**PROBLEM TO WORK ON:** Reproduce each record exactly, but exclude every picture.

**AVAILABLE RECORDS:**

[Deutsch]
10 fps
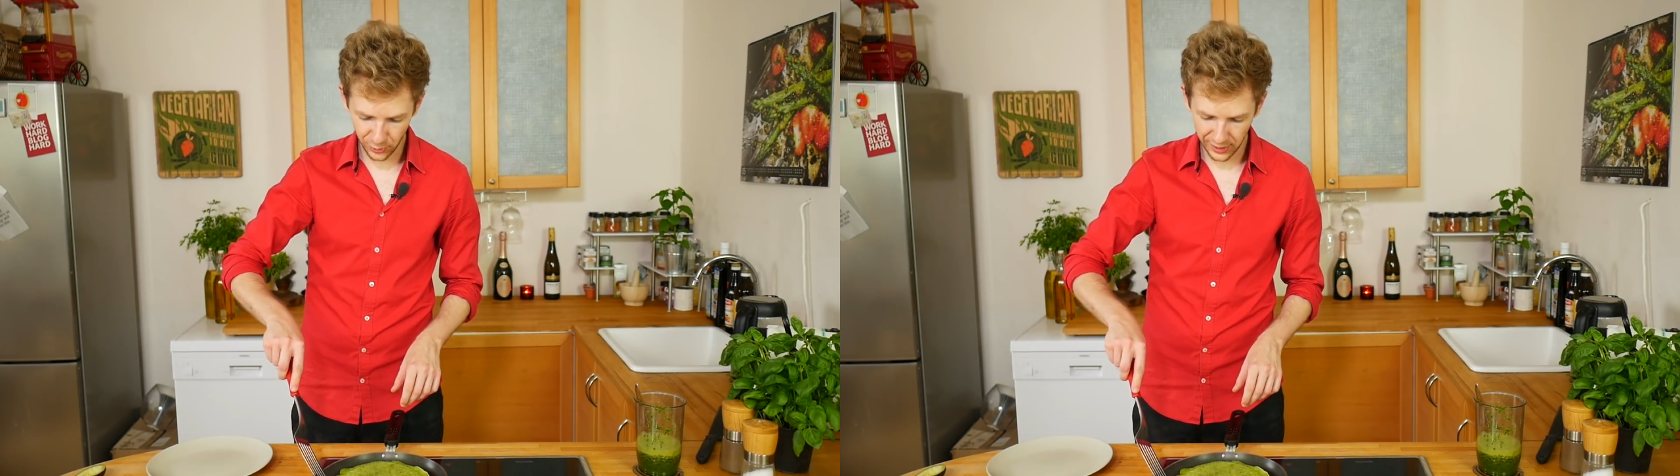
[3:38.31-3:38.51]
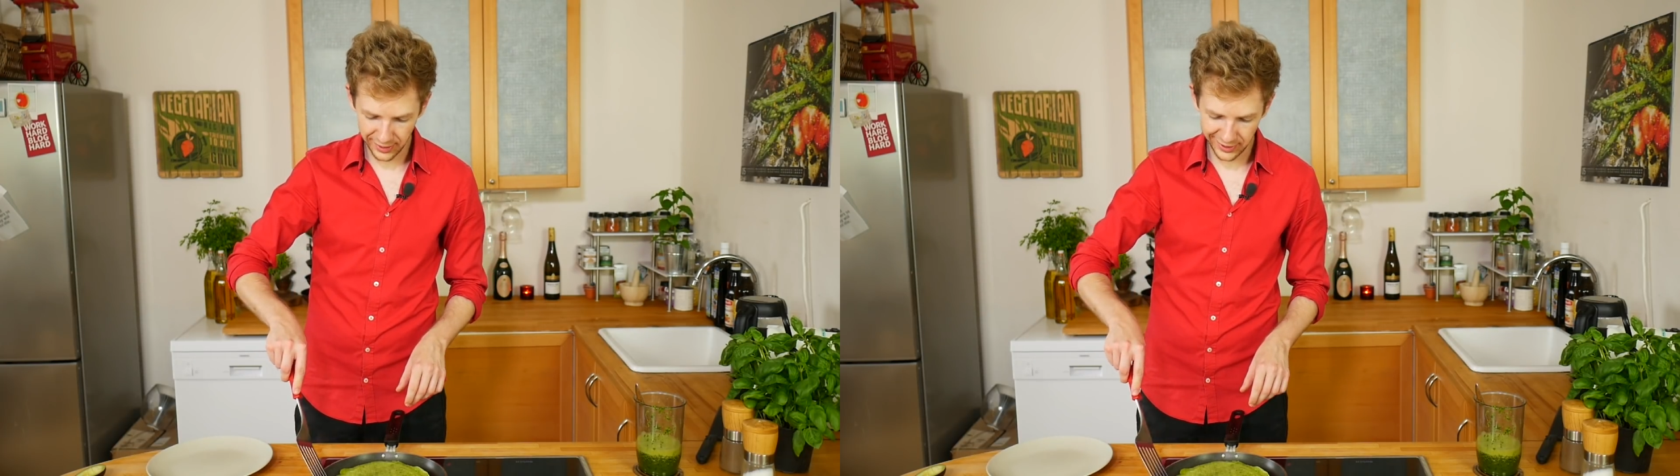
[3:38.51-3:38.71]

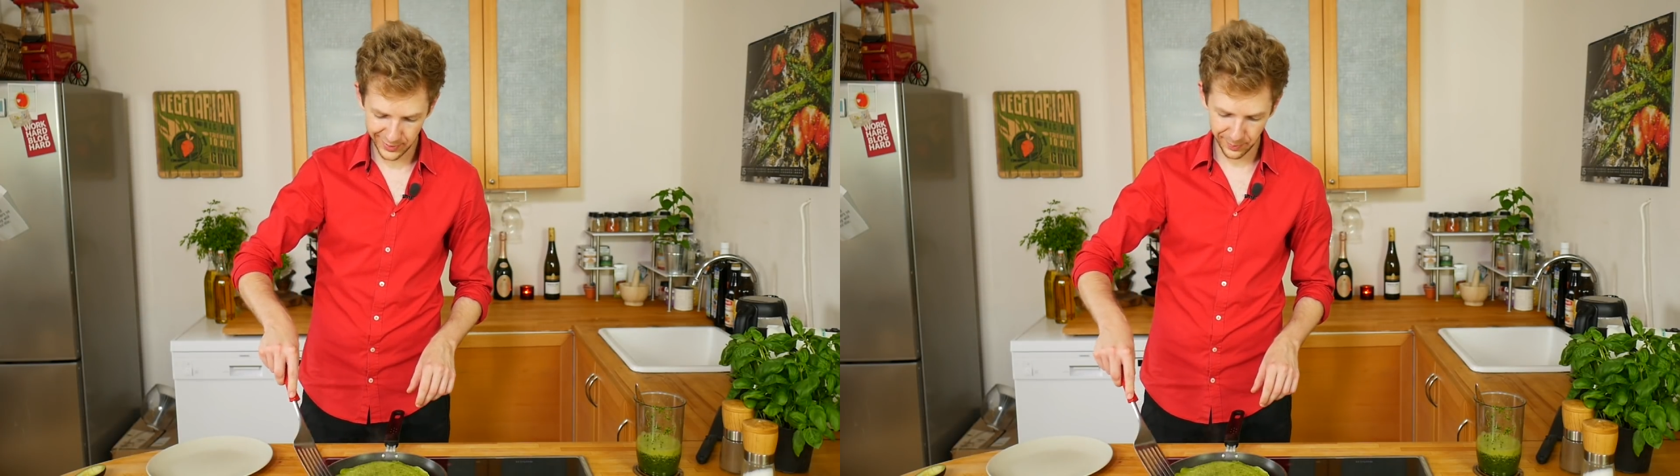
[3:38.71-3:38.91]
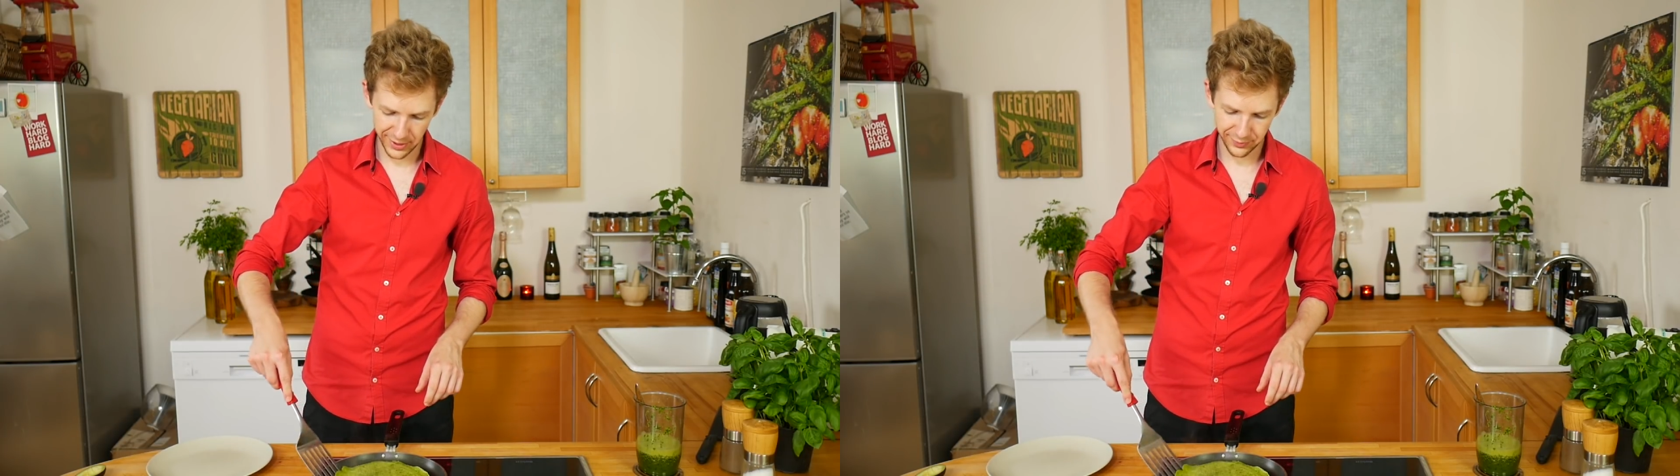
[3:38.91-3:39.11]

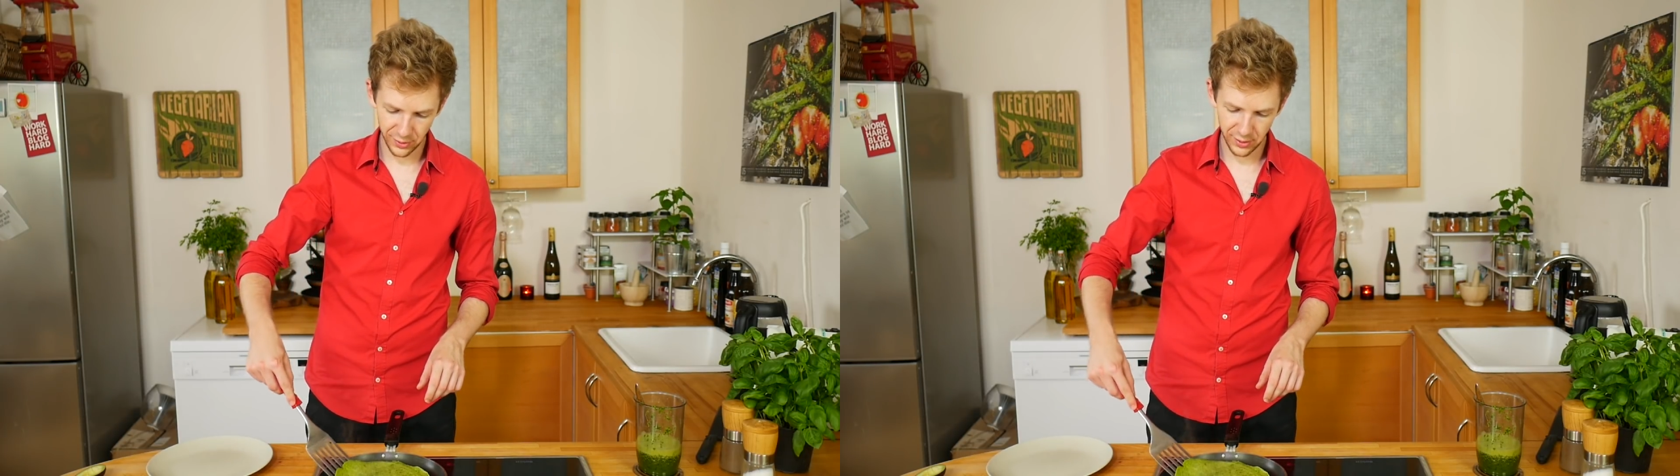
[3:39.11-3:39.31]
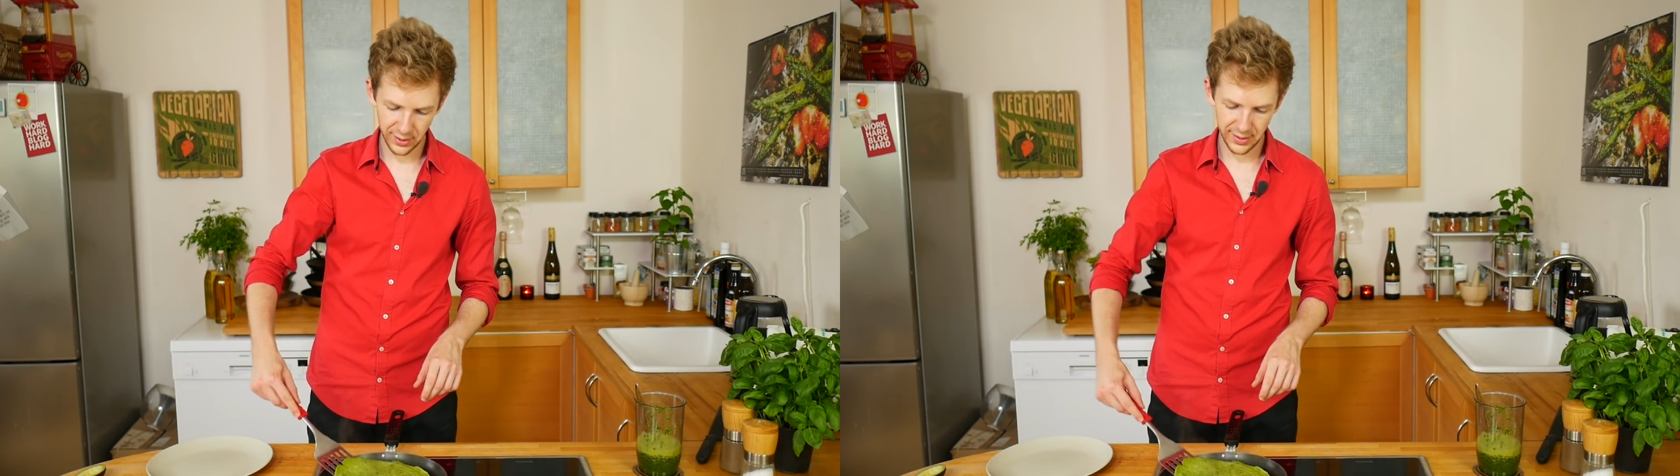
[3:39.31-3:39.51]
leicht matt
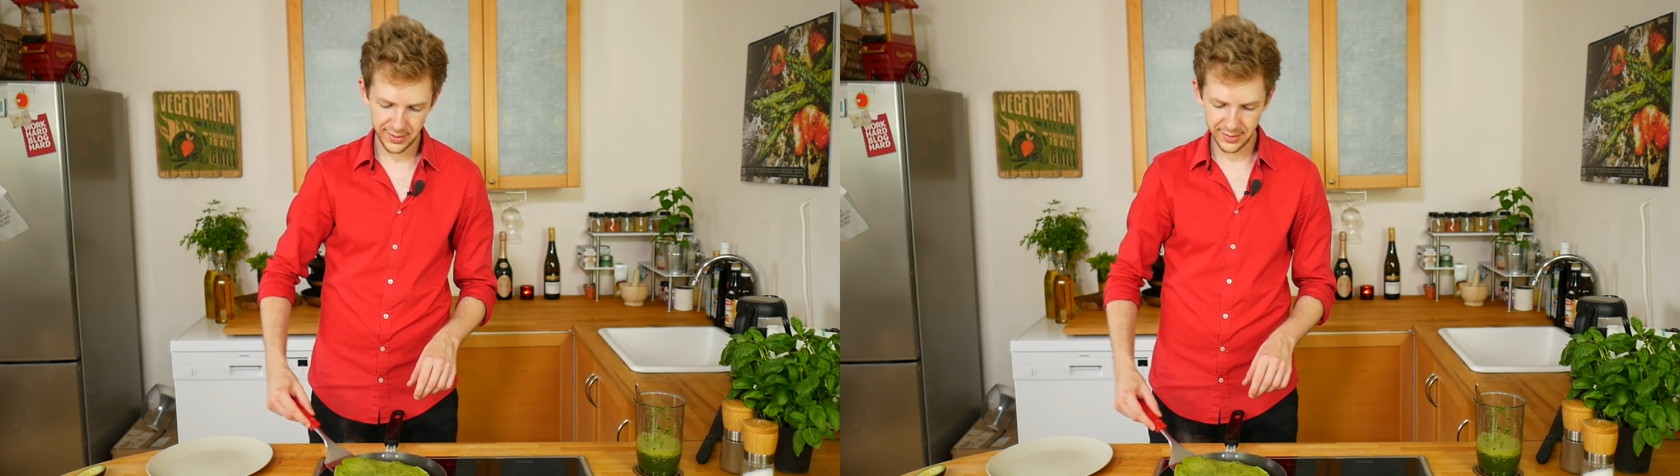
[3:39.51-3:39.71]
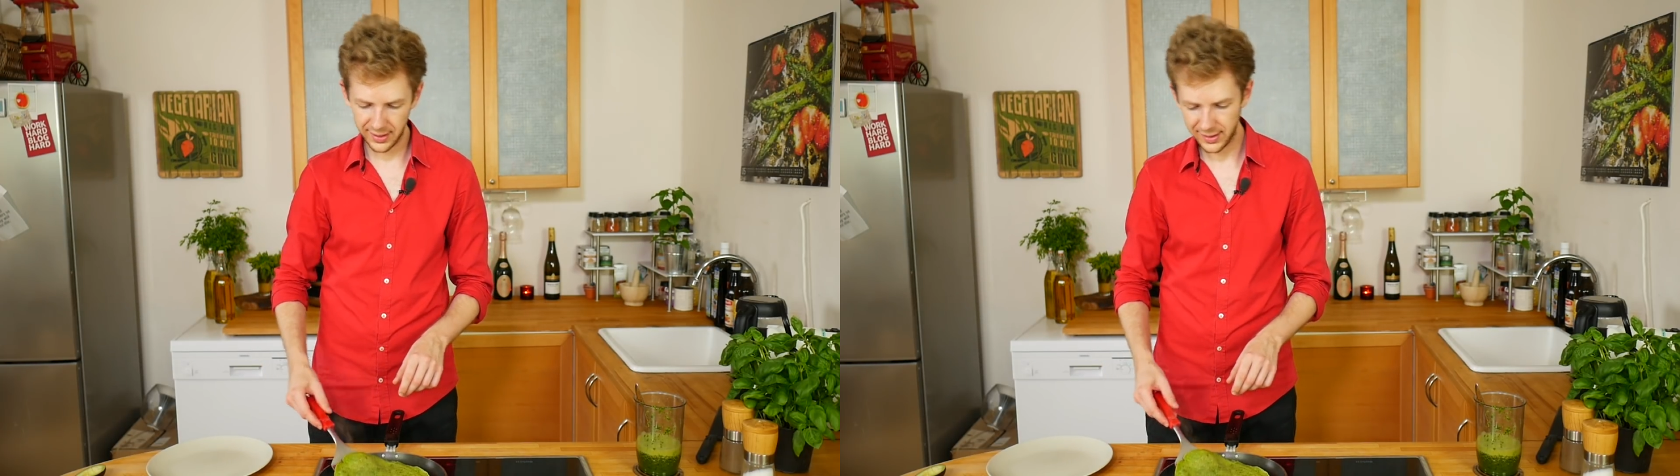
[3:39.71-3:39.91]
wird,
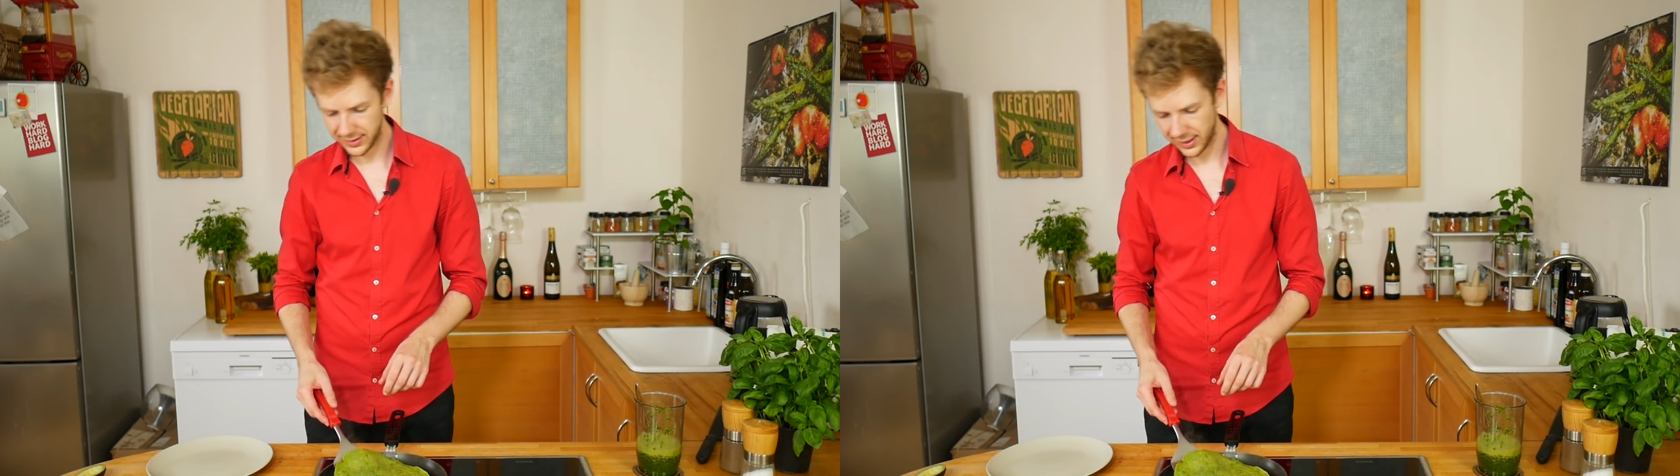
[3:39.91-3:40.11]
ist es an der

**OUTPUT OF THE TASK:**
[Deutsch]
10 fps
[3:38.31-3:38.51]
[3:38.51-3:38.71]

[3:38.71-3:38.91]
[3:38.91-3:39.11]

[3:39.11-3:39.31]
[3:39.31-3:39.51]
leicht matt
[3:39.51-3:39.71]
[3:39.71-3:39.91]
wird,
[3:39.91-3:40.11]
ist es an der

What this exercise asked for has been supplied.